• **EXERCISE**: Images are not part of the copy; transcribe all the data exactly.

[Start of Attachment]

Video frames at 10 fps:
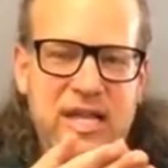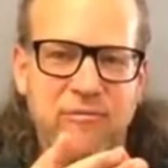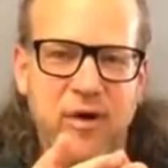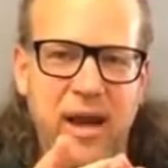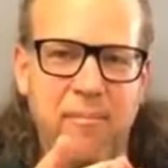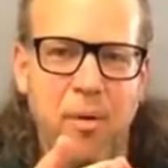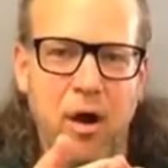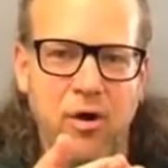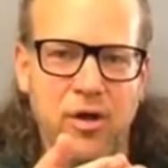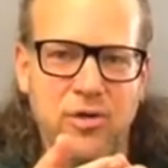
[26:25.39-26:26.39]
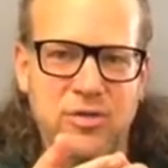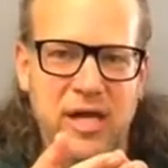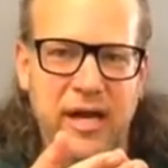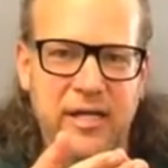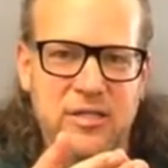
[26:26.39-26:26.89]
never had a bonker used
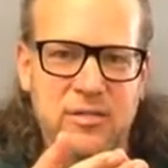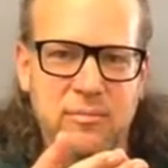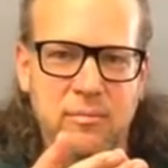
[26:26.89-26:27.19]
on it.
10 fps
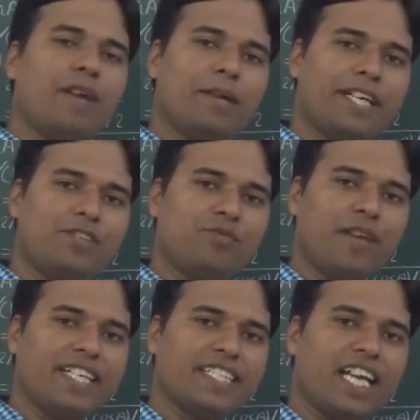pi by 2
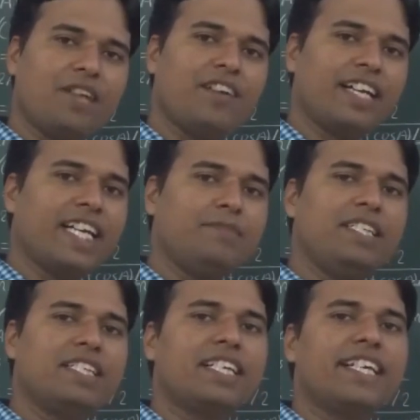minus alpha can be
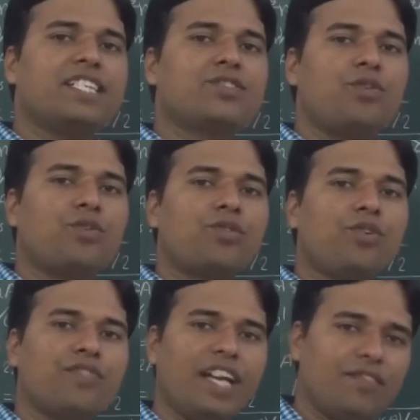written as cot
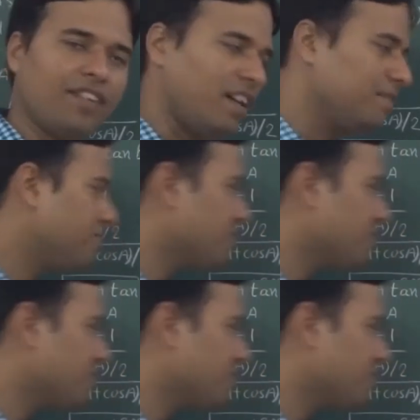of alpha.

[End of Attachment]

• **RESULT FOR THIS TASK**:
Video frames at 10 fps:
[26:25.39-26:26.39]
[26:26.39-26:26.89]
never had a bonker used
[26:26.89-26:27.19]
on it.
10 fps
pi by 2
minus alpha can be
written as cot
of alpha.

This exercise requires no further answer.